Available records:
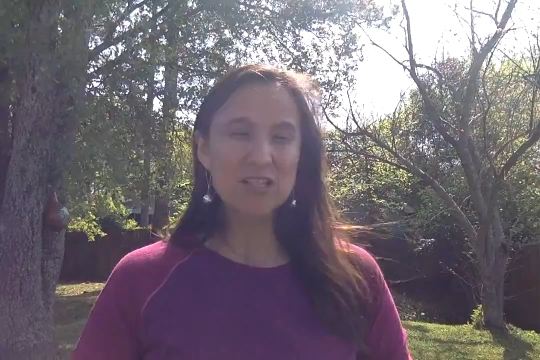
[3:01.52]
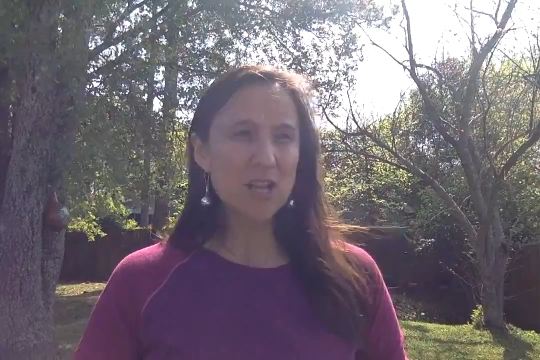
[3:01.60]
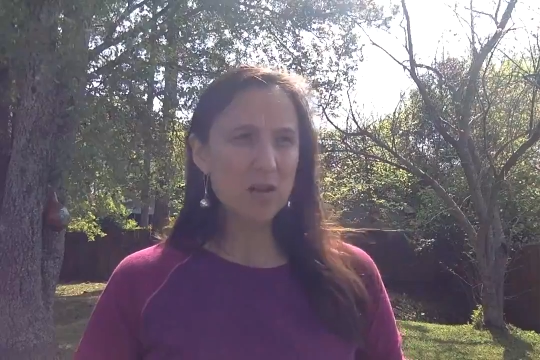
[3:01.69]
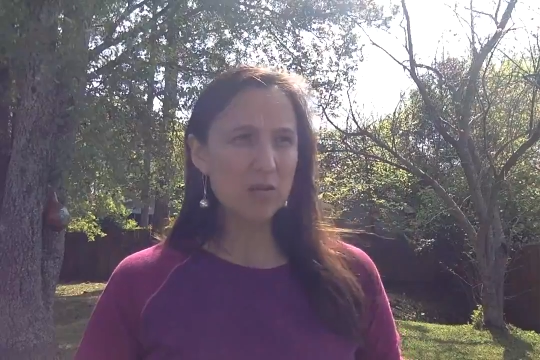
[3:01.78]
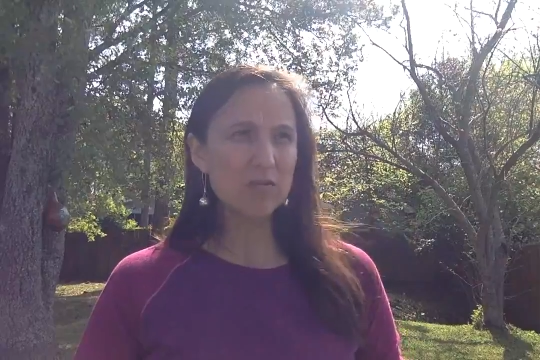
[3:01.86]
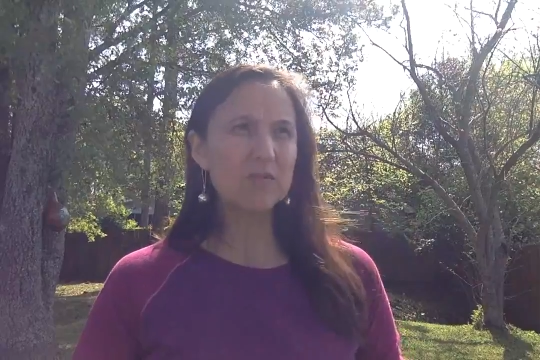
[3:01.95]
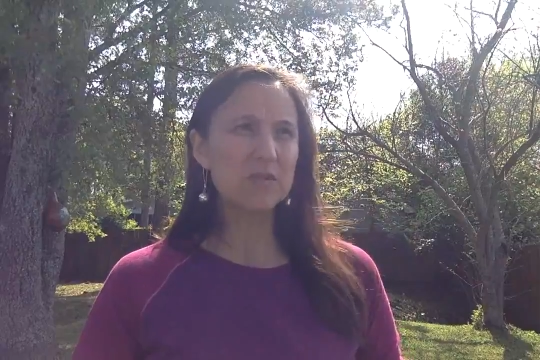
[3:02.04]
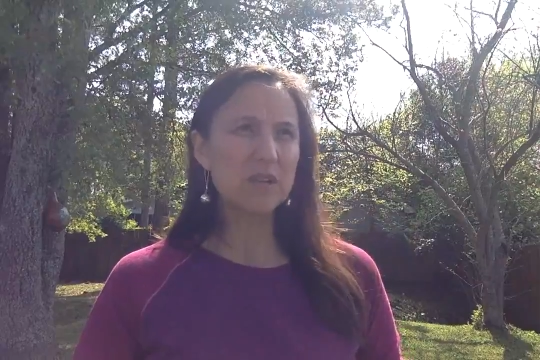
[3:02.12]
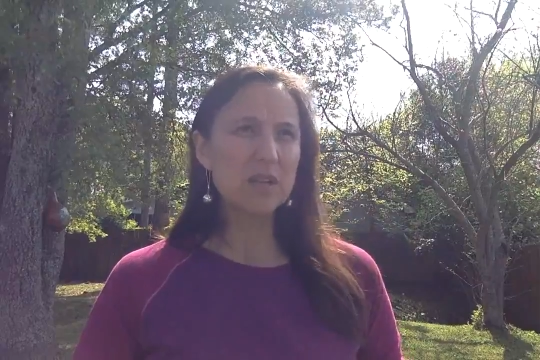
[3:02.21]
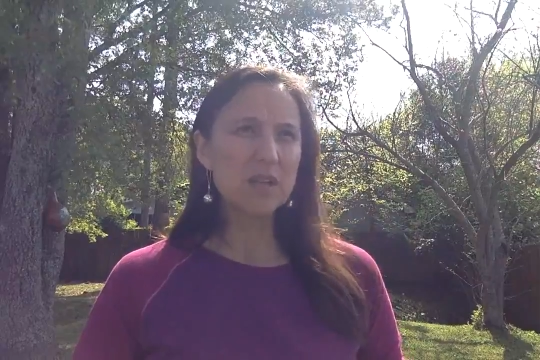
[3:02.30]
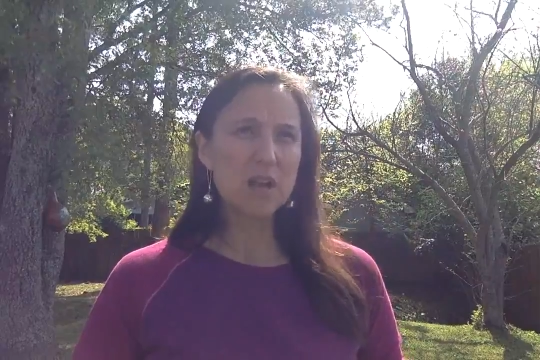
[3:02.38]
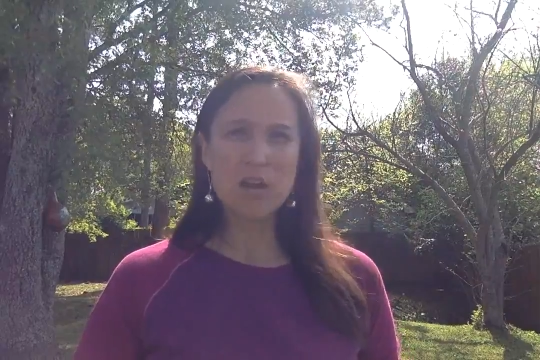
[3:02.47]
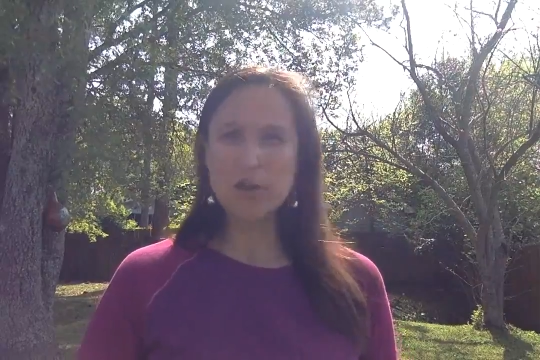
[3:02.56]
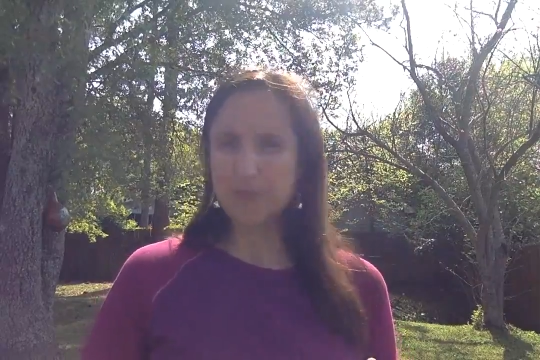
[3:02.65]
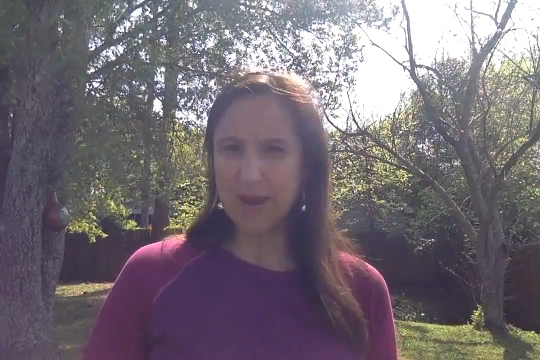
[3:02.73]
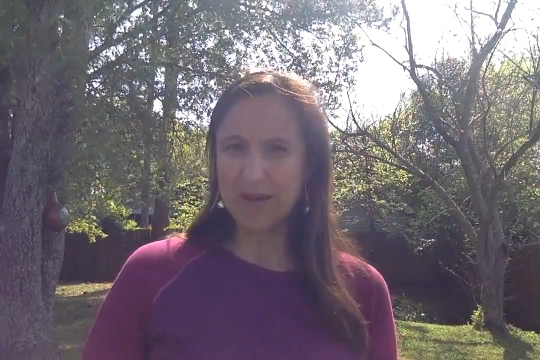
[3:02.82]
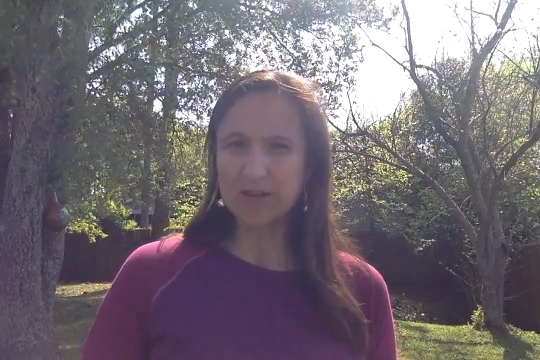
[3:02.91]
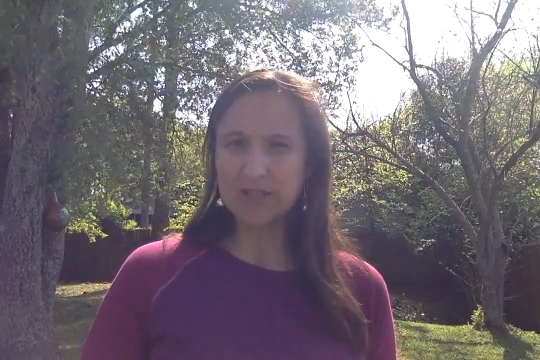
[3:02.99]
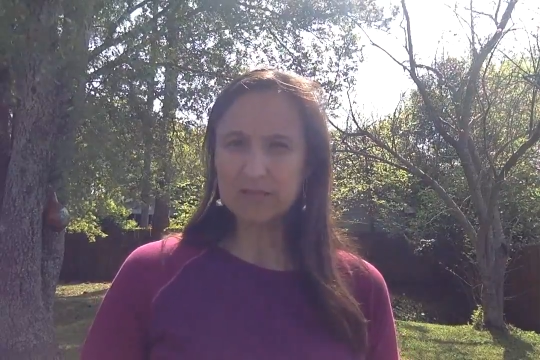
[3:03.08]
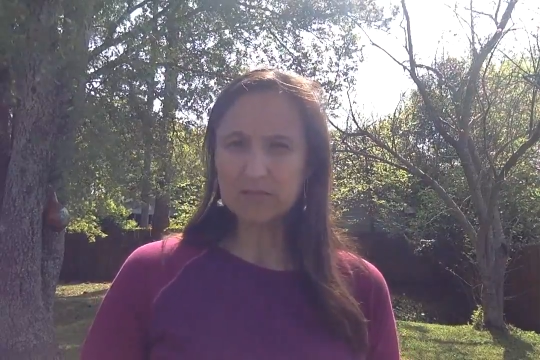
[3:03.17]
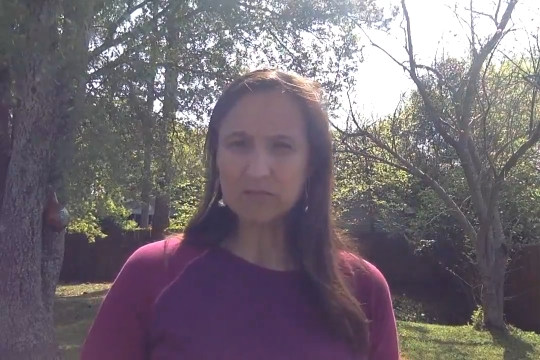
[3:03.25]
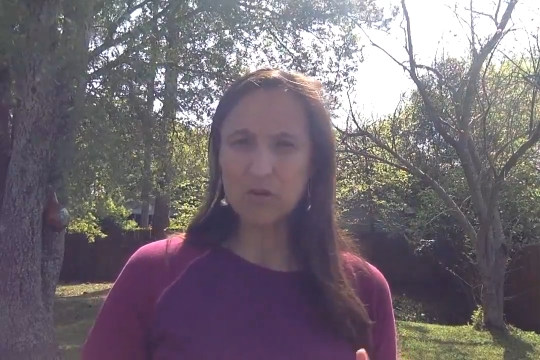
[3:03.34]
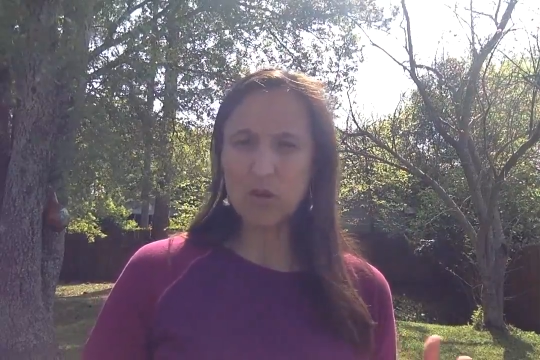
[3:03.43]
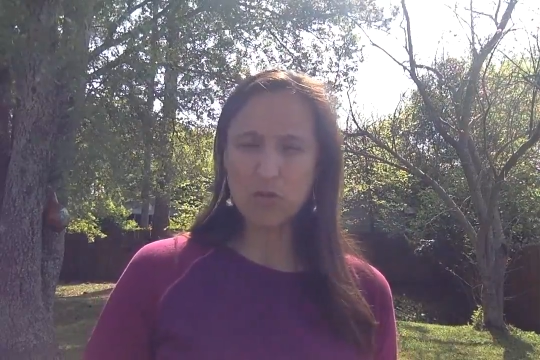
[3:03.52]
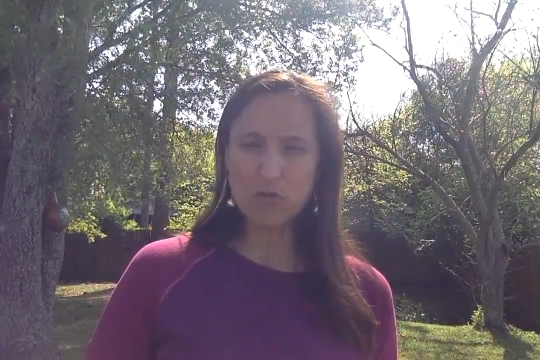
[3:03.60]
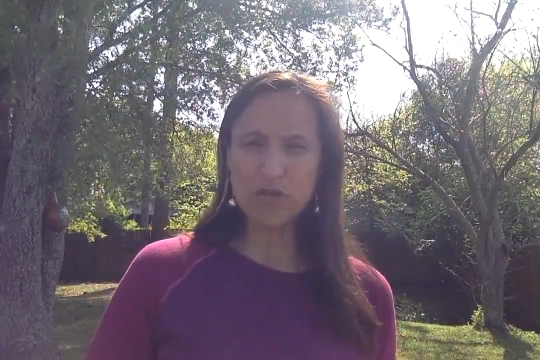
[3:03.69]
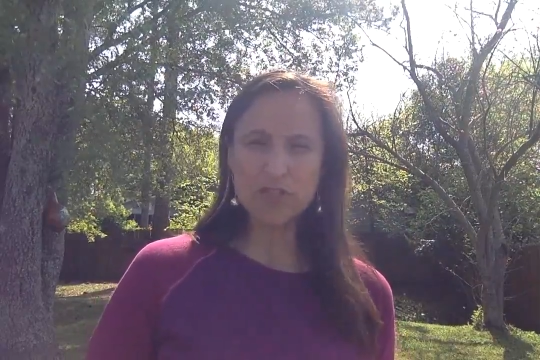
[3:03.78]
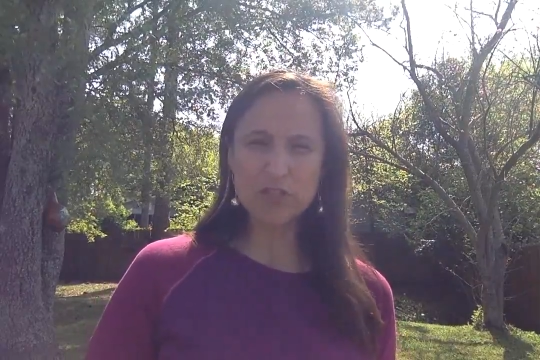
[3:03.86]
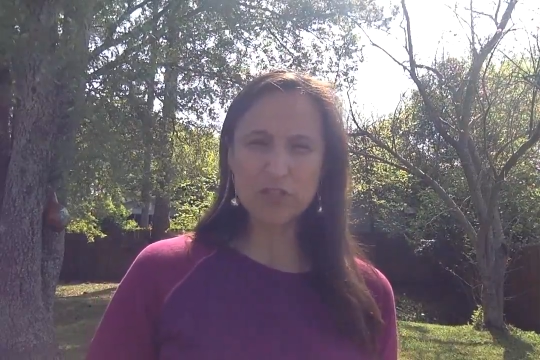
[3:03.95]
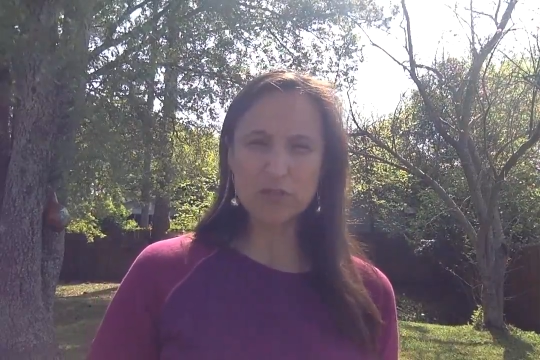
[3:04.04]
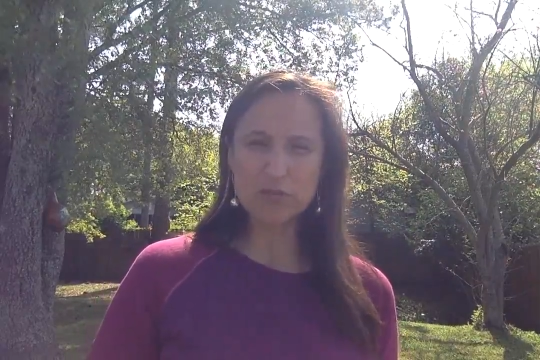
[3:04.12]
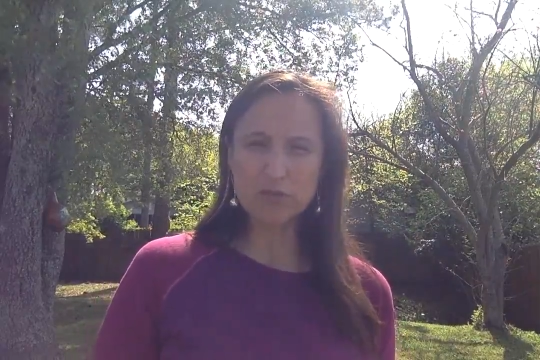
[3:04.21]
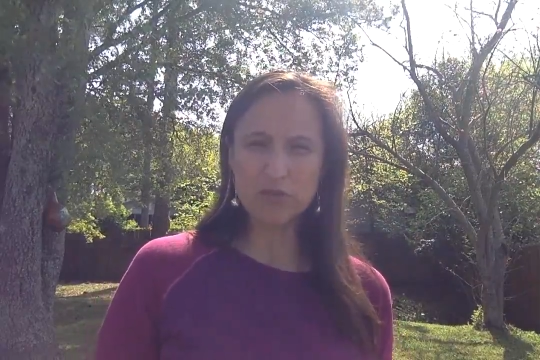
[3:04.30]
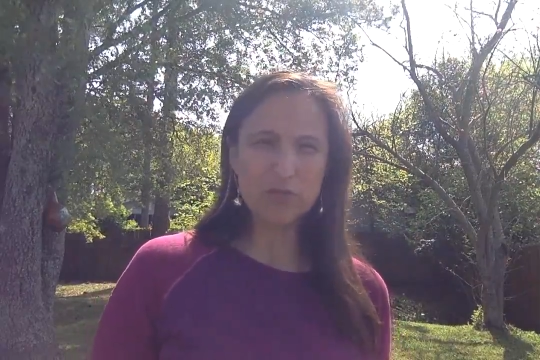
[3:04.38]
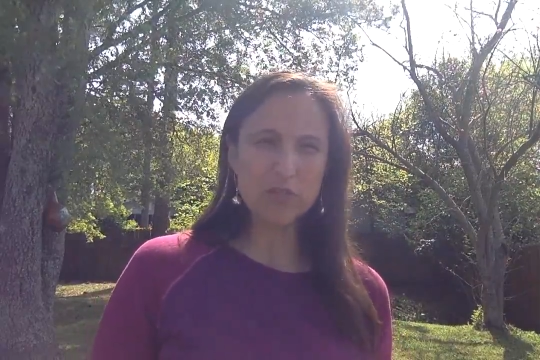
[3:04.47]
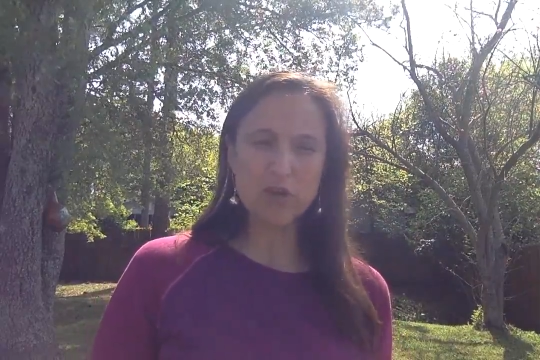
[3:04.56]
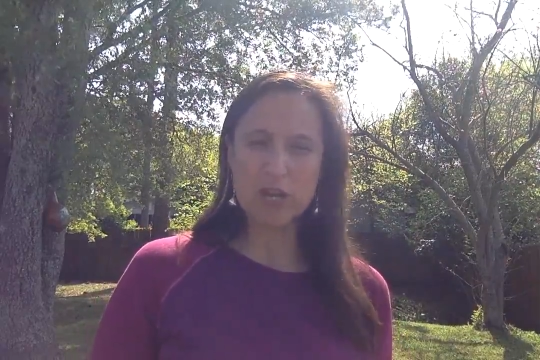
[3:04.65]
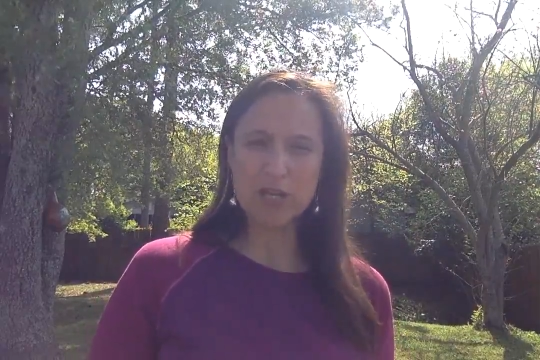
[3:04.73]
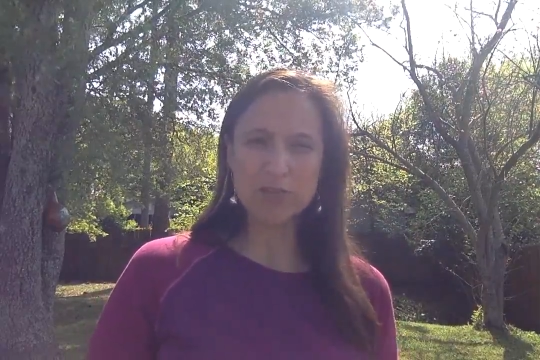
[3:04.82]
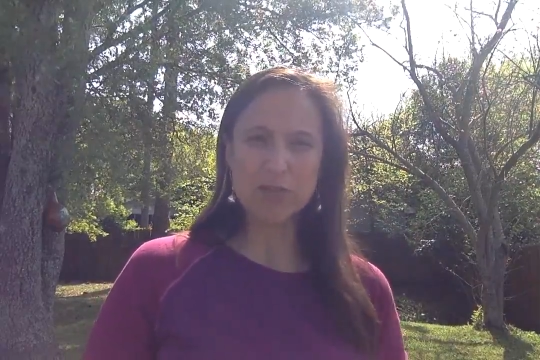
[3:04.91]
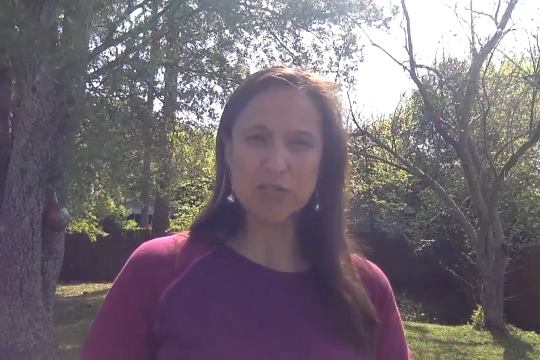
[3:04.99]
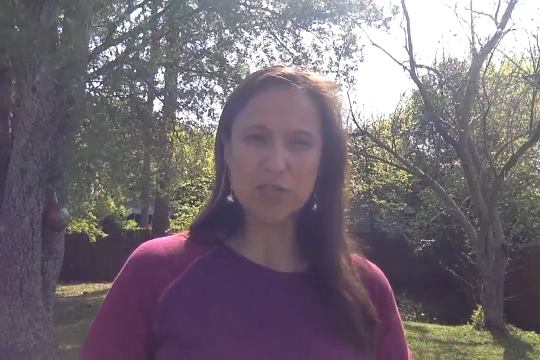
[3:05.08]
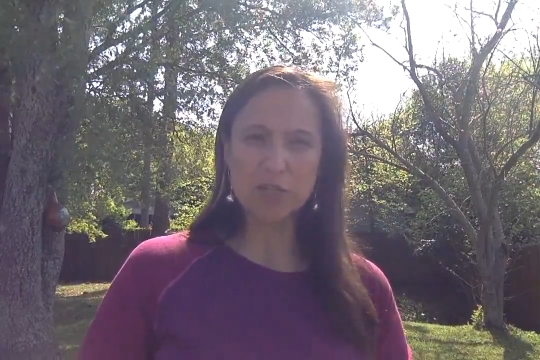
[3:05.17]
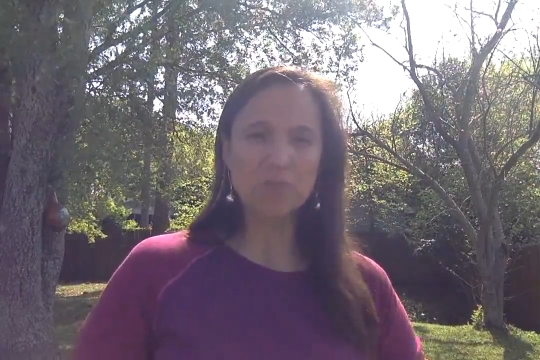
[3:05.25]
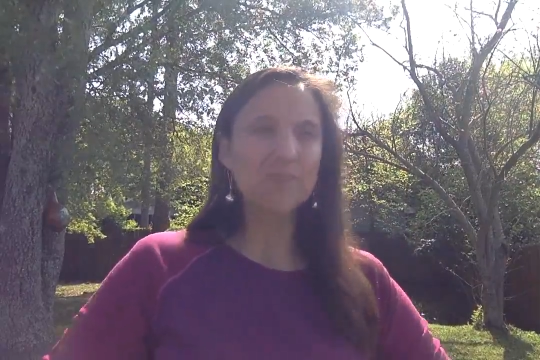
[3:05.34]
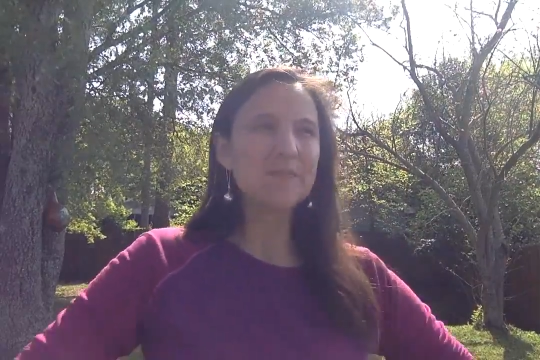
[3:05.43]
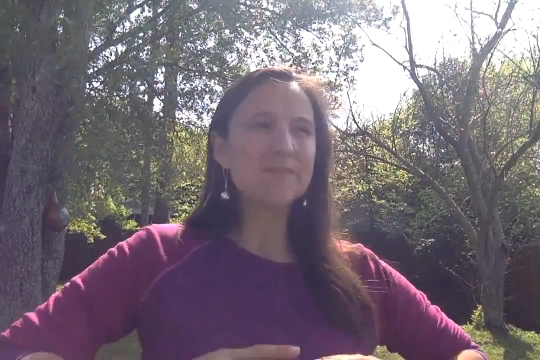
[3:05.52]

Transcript: So, are you married? What do you and your husband do?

Aim of the task: Copy out the material above exactly; the images stay out.

Output for this task:
[3:01.52]
[3:01.60]
[3:01.69]
[3:01.78]
[3:01.86]
[3:01.95]
[3:02.04]
[3:02.12]
[3:02.21]
[3:02.30]
[3:02.38]
[3:02.47]
[3:02.56]
[3:02.65]
[3:02.73]
[3:02.82]
[3:02.91]
[3:02.99]
[3:03.08]
[3:03.17]
[3:03.25]
[3:03.34]
[3:03.43]
[3:03.52]
[3:03.60]
[3:03.69]
[3:03.78]
[3:03.86]
[3:03.95]
[3:04.04]
[3:04.12]
[3:04.21]
[3:04.30]
[3:04.38]
[3:04.47]
[3:04.56]
[3:04.65]
[3:04.73]
[3:04.82]
[3:04.91]
[3:04.99]
[3:05.08]
[3:05.17]
[3:05.25]
[3:05.34]
[3:05.43]
[3:05.52]

Transcript: So, are you married? What do you and your husband do?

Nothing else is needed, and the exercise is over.